Origin Energy forecasts stronger profit

Origin Energy forecasts stronger profit

Origin Energy Ltd, Australia’s second biggest electricity and gas retailer, has forecast a stronger second half after delivering a 43.5 per cent increase in interim profit.

The power retailer delivered a half year profit of $334.7 million for the six months to December 31, 2007, compared to $233.1 million in the previous corresponding period.

“Based on current market conditions we expect a stronger second half which should result in an increase in full year profit of at least 15 per cent,” chairman Kevin McCann said in a statement.

The profit result was bolstered by asset sales, one-off costs associated with subsidiary Contact Energy’s retirement of the New Plymouth power station and Origin’s acquisition of Sun Retail.

Underlying profit dipped 3.3 per cent to $200.3 million for the half, compared to $207 million in the previous corresponding period.

The company delivered a 31 per cent increase in earnings before interest and taxes (EBIT) to $634 million, compared to $482 million in the previous corresponding period.

Revenue climbed 33.2 per cent higher to $3.817 billion, compared to $2.865 billion in the previous corresponding half.
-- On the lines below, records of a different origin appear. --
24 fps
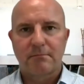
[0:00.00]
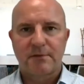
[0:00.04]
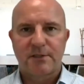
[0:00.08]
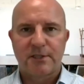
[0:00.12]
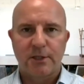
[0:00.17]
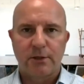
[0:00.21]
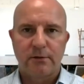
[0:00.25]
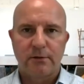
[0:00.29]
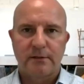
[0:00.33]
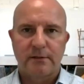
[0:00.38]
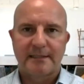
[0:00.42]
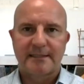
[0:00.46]

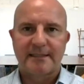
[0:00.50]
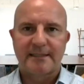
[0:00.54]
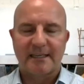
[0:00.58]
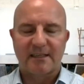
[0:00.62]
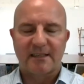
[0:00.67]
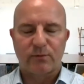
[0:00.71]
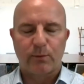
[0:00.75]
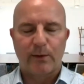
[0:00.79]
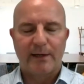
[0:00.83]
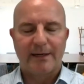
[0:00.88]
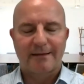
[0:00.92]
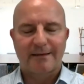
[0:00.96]
2 to
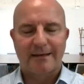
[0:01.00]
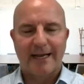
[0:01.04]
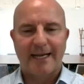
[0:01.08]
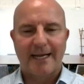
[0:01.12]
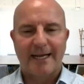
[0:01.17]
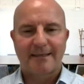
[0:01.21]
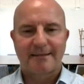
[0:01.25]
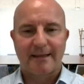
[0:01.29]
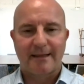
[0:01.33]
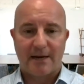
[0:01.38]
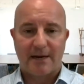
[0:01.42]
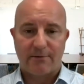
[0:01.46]
6 weeks
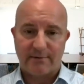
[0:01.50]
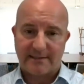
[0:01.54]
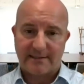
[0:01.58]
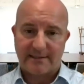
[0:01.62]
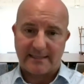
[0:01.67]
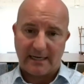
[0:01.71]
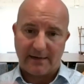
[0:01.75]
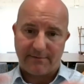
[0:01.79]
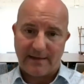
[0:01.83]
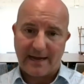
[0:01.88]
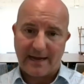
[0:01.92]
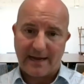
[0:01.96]
later, they
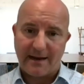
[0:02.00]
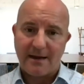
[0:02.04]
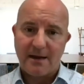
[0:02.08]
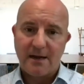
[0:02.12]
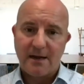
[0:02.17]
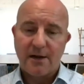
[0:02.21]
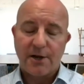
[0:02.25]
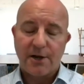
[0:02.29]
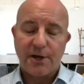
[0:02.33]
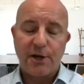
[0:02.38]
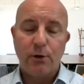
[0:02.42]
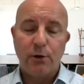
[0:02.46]
receive their
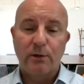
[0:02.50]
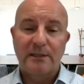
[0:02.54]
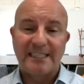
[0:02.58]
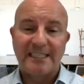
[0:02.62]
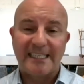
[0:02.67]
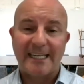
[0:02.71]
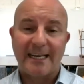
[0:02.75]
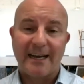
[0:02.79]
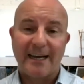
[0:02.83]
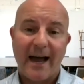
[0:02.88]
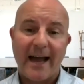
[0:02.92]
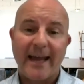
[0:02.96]
new
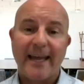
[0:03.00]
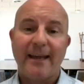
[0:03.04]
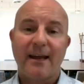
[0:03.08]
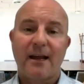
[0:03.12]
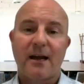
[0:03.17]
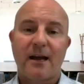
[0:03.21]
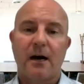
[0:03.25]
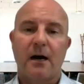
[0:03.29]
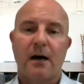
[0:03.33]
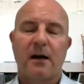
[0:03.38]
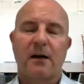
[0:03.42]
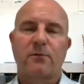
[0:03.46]
TIE
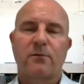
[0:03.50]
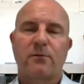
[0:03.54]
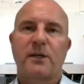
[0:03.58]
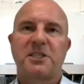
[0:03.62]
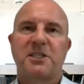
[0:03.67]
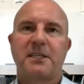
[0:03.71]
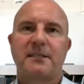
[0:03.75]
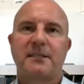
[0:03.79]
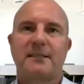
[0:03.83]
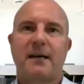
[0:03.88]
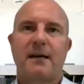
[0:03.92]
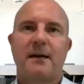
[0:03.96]
card,
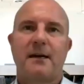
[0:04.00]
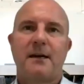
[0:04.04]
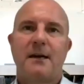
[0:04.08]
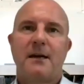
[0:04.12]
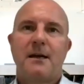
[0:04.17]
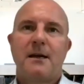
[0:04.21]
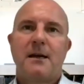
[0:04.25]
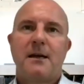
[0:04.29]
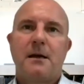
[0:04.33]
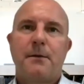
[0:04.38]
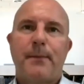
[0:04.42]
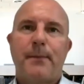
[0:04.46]
which is
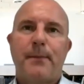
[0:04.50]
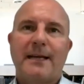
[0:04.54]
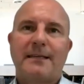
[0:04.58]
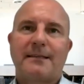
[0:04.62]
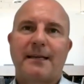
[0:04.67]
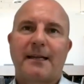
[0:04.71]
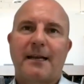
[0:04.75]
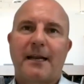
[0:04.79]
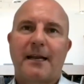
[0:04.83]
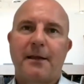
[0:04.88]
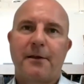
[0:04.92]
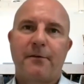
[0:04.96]

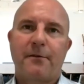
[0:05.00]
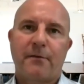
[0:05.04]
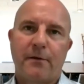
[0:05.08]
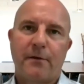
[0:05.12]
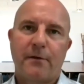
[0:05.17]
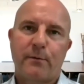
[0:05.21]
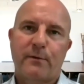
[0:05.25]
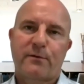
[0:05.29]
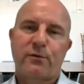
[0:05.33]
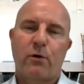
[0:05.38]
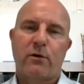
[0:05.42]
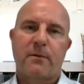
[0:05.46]
basically,
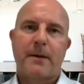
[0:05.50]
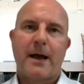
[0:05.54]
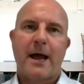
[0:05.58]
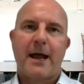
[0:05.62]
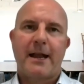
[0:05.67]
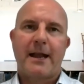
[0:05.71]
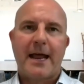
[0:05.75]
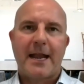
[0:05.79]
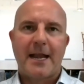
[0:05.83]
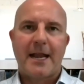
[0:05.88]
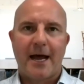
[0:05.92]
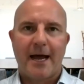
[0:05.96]
you talk about
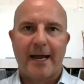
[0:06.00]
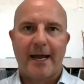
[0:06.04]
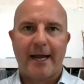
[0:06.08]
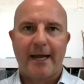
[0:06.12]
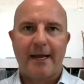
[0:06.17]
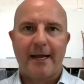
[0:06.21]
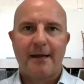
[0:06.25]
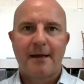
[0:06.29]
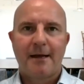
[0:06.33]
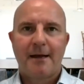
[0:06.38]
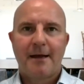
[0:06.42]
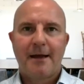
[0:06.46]
an
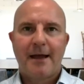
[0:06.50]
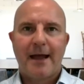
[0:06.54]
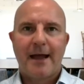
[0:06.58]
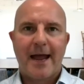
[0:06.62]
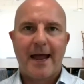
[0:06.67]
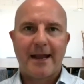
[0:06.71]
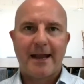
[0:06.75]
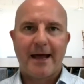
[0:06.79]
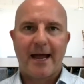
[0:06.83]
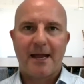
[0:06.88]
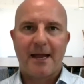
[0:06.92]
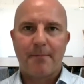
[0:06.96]
NIE.
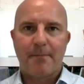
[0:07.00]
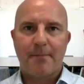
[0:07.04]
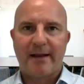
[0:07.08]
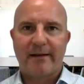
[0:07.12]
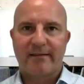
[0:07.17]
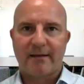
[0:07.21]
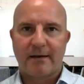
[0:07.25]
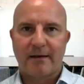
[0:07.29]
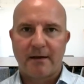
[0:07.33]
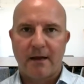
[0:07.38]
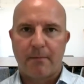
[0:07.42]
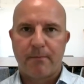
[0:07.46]
NIE
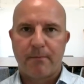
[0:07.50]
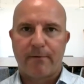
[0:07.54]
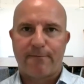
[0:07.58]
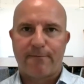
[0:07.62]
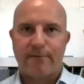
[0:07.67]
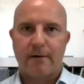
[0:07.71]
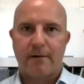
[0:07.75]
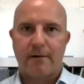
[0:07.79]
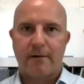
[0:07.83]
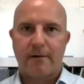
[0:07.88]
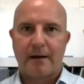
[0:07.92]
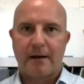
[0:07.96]
means a number
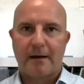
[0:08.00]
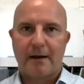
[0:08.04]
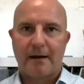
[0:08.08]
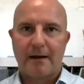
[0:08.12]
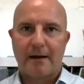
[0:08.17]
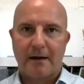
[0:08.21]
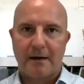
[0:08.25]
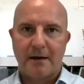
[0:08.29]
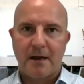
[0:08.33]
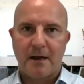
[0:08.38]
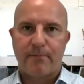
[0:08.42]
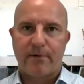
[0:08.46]

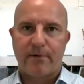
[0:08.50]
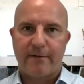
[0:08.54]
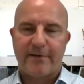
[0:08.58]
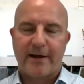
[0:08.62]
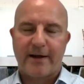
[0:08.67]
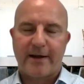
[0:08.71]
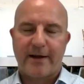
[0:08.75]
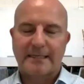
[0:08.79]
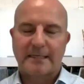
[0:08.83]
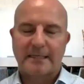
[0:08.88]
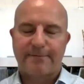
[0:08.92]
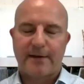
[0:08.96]
of
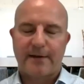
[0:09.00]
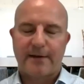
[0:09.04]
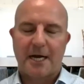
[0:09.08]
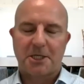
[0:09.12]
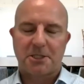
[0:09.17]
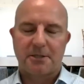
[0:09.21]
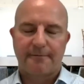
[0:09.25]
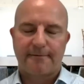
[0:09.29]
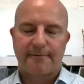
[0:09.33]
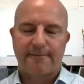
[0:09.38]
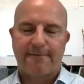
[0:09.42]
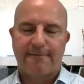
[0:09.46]

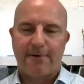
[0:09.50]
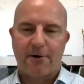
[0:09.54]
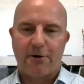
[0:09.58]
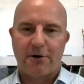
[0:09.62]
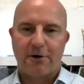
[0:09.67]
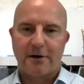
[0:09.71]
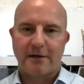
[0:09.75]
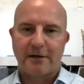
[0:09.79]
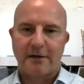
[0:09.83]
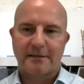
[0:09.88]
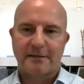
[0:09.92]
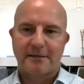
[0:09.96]
identification for
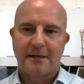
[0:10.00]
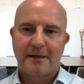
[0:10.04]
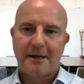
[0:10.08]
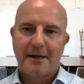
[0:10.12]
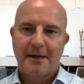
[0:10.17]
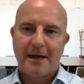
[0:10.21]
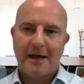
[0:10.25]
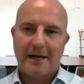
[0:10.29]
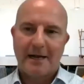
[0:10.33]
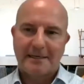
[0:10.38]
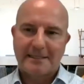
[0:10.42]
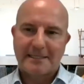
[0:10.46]
foreigners.
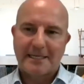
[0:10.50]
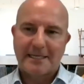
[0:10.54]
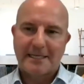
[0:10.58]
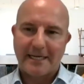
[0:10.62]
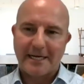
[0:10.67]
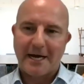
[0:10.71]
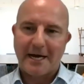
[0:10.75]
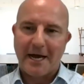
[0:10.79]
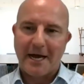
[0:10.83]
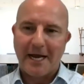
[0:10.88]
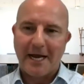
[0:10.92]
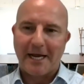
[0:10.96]
A
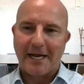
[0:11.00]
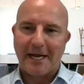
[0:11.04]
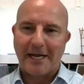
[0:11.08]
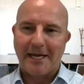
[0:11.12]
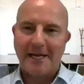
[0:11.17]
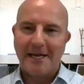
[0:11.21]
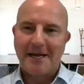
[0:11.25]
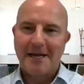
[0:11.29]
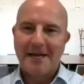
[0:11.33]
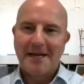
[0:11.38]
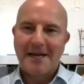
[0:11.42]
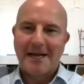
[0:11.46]

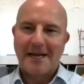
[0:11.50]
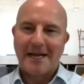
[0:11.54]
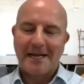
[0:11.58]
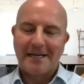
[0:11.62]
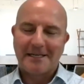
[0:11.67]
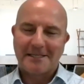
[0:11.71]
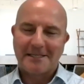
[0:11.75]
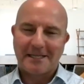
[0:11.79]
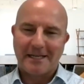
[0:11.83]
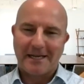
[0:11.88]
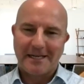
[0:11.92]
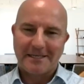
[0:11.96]
TIE
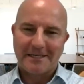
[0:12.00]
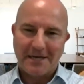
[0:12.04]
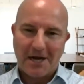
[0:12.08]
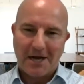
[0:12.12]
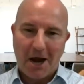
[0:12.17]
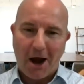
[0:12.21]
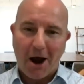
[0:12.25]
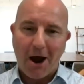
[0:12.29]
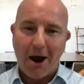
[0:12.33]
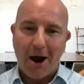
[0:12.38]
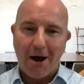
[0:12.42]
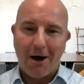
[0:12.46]
is a
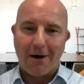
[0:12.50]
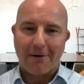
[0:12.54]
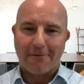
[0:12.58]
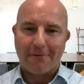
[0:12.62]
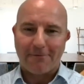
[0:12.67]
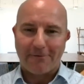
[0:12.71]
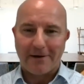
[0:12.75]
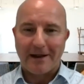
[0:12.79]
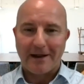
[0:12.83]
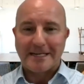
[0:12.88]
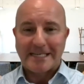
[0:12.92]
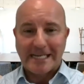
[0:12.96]
card
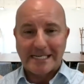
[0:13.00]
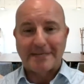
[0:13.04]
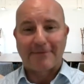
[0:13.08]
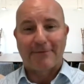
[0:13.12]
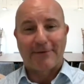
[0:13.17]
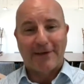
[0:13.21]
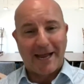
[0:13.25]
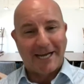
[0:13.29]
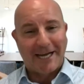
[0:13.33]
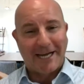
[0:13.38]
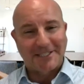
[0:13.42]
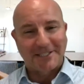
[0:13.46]
for
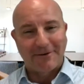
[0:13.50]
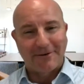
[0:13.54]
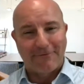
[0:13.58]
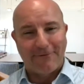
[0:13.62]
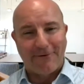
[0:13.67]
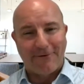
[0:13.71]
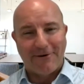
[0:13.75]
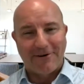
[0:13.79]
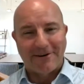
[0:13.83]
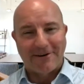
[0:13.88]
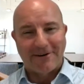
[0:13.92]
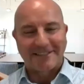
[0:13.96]
identification of
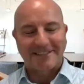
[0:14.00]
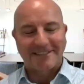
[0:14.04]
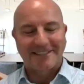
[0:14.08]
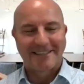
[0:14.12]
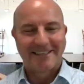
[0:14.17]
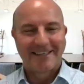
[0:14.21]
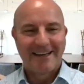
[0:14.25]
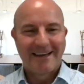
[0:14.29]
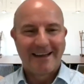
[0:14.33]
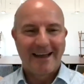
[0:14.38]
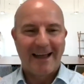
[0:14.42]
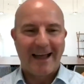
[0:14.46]
foreigners.
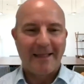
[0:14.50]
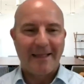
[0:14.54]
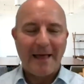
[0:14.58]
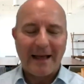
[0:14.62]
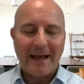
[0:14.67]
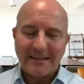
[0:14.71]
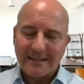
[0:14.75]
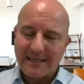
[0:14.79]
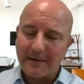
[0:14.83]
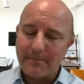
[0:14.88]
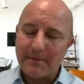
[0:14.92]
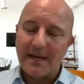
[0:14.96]
And
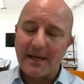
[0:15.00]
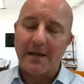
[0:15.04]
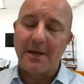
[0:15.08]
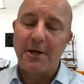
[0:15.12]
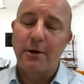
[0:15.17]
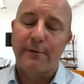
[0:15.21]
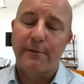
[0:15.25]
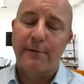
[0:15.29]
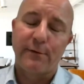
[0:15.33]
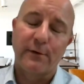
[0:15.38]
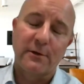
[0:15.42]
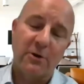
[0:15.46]
that's going to be a
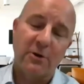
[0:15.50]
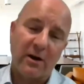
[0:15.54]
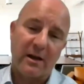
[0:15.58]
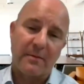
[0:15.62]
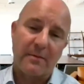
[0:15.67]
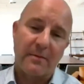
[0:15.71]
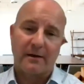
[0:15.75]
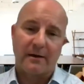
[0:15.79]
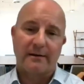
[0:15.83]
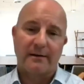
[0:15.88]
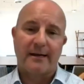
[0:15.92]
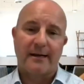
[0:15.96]
useful
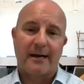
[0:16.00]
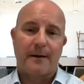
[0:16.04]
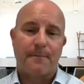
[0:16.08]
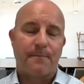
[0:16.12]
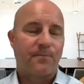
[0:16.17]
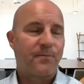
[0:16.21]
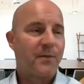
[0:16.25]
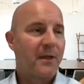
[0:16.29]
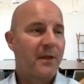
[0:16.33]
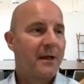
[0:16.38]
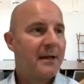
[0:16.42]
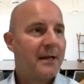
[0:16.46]
document,
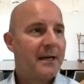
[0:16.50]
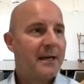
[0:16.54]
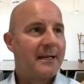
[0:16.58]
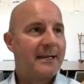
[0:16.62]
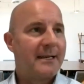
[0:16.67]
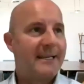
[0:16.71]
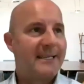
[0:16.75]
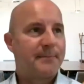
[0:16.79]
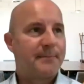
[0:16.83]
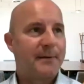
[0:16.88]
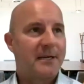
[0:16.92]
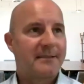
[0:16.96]

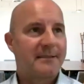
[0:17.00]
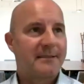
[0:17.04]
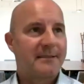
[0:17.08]
Liz, because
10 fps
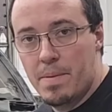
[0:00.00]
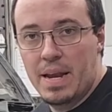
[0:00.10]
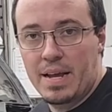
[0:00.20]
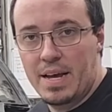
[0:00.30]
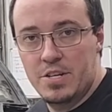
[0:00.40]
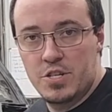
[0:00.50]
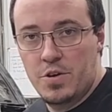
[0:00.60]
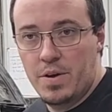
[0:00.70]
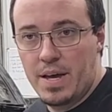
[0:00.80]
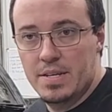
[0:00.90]
minute and kind of show
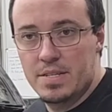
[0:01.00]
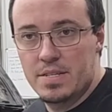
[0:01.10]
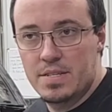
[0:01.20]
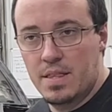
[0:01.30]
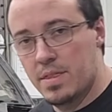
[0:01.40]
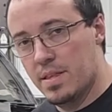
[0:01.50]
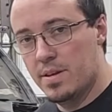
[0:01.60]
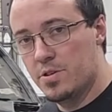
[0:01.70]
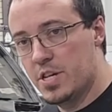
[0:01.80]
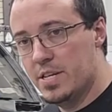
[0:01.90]
you guys some of the
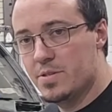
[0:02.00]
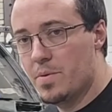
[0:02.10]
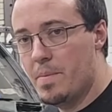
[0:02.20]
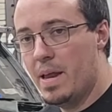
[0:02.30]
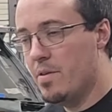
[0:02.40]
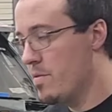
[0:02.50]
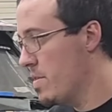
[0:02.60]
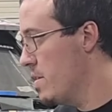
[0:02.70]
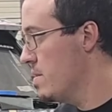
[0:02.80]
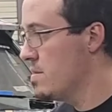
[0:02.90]
little changes we made over
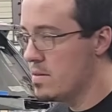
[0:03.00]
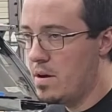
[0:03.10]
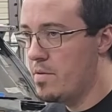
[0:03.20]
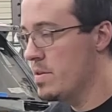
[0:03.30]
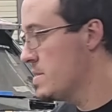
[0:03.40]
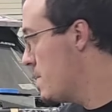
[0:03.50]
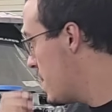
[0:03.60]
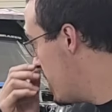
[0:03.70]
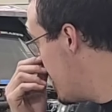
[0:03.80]
the summer.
Origin managing director Grant King said the company’s retail business continued to grow despite “high levels of competition”.

“We have established a strong competitive position through the acquisition of Sun Retail which will be fully integrated with Origin’s business in the current half year,” Mr King said.

The company acquired Sun Retail from the Queensland government last year.

Origin said it continued to undertake significant capital programs and the company was well placed to continue to access funds for its ongoing growth after recent additions to debt facilities.

The company declared an interim dividend of 12 cents.